BEGIN

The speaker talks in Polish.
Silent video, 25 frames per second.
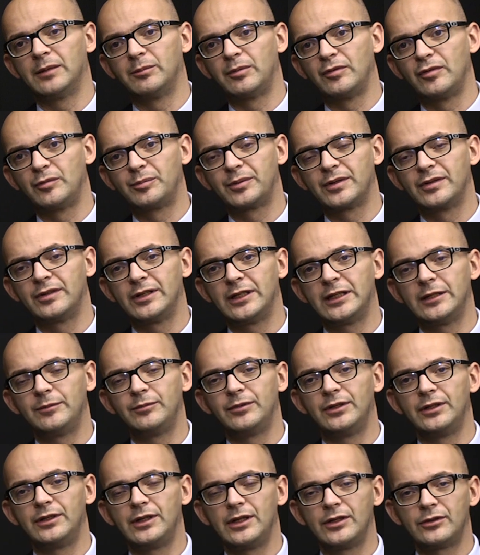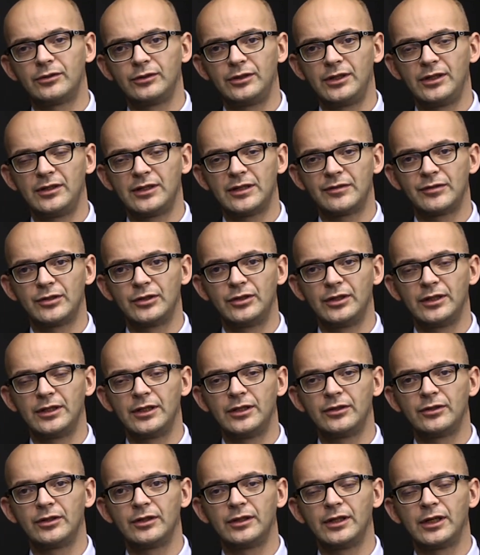albo wyprzedzeniem, nie, nie, to nie jest zawsze
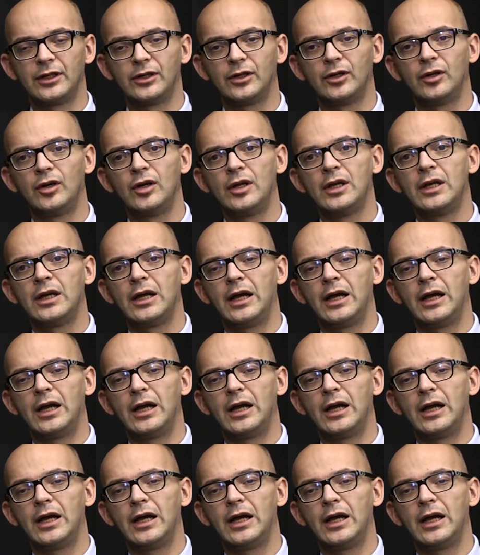jeden do jednego,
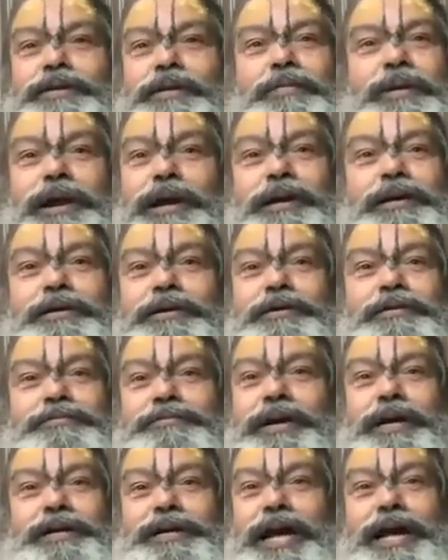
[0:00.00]
ये तो बड़ा
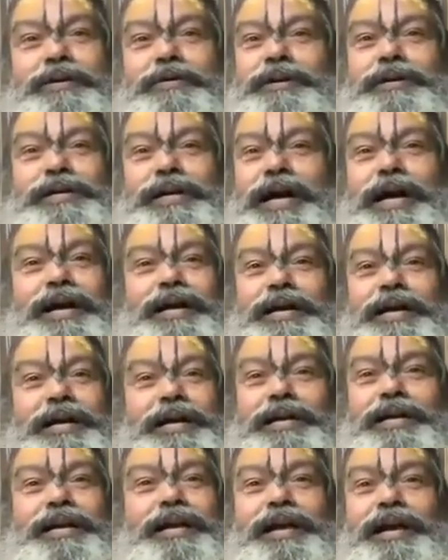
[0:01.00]
अन्याय हो
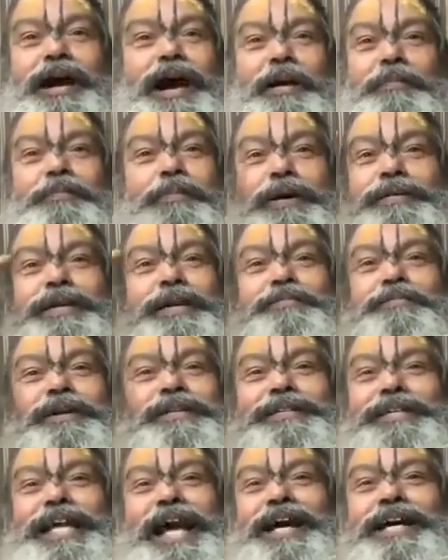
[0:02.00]
गया अब भजन
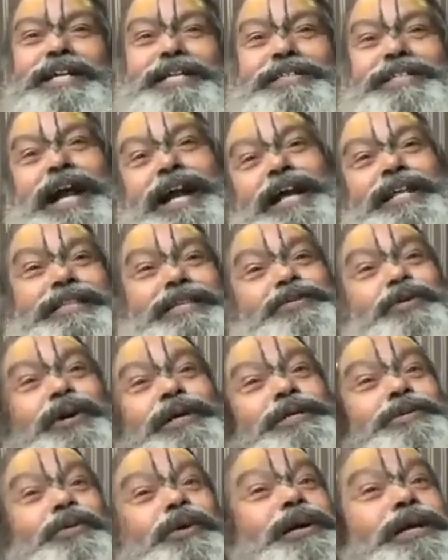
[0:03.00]
भाई क्या करें सारा दिन
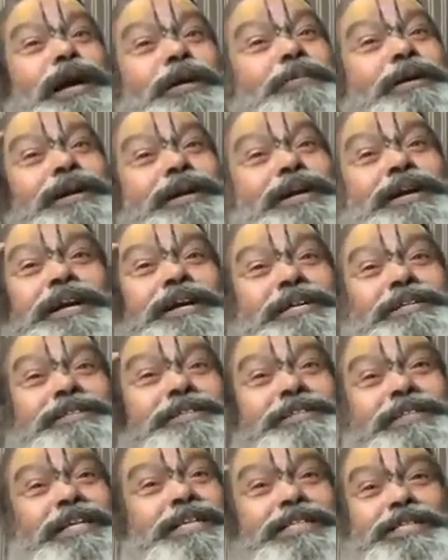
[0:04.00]
वही वही हमारे
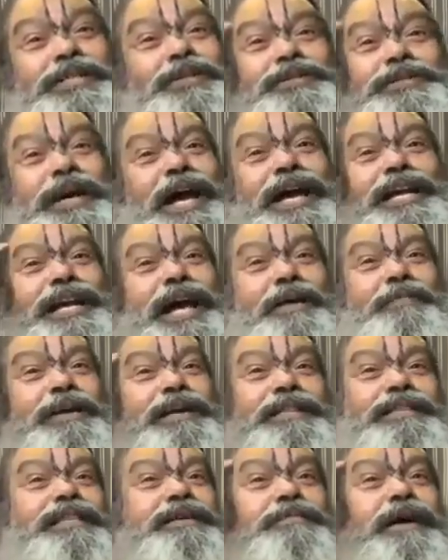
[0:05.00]
दृश्य जो है ना
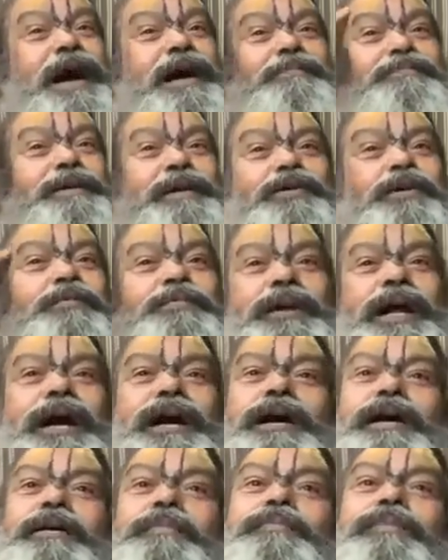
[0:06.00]
हमारे दिमाग में घूम रहा
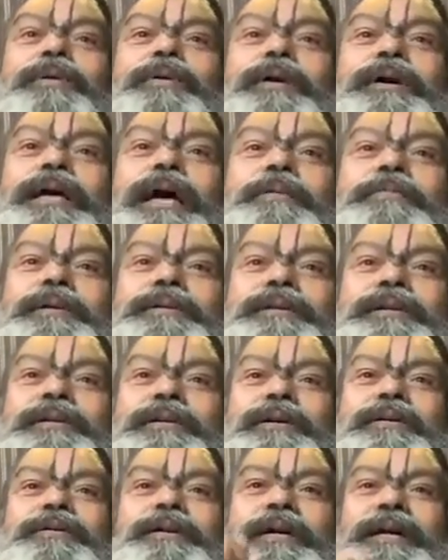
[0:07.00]
बोलो क्या भजन
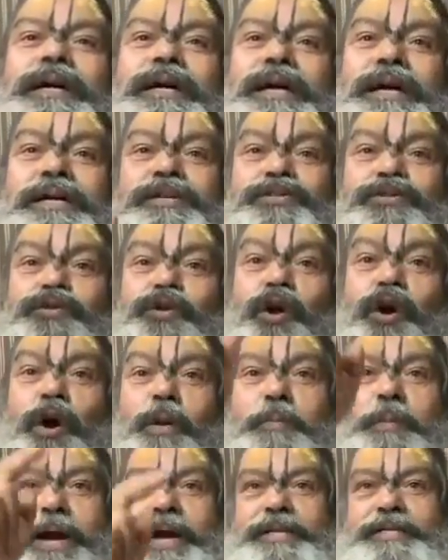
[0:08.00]
करोगे
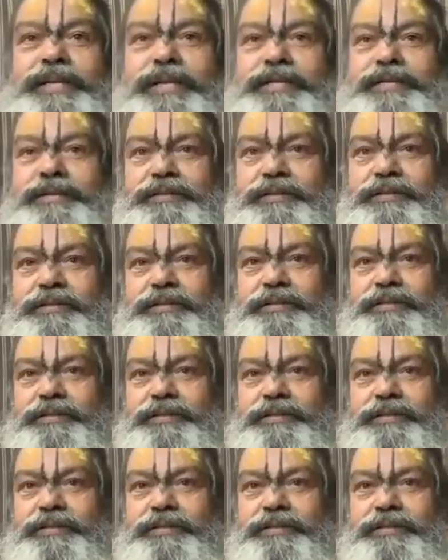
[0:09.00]
स्लो पयजन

END

Word for word, give back each entry from above, but skip any picture.

The speaker talks in Polish.
Silent video, 25 frames per second.
albo wyprzedzeniem, nie, nie, to nie jest zawsze
jeden do jednego,
[0:00.00]
ये तो बड़ा
[0:01.00]
अन्याय हो
[0:02.00]
गया अब भजन
[0:03.00]
भाई क्या करें सारा दिन
[0:04.00]
वही वही हमारे
[0:05.00]
दृश्य जो है ना
[0:06.00]
हमारे दिमाग में घूम रहा
[0:07.00]
बोलो क्या भजन
[0:08.00]
करोगे
[0:09.00]
स्लो पयजन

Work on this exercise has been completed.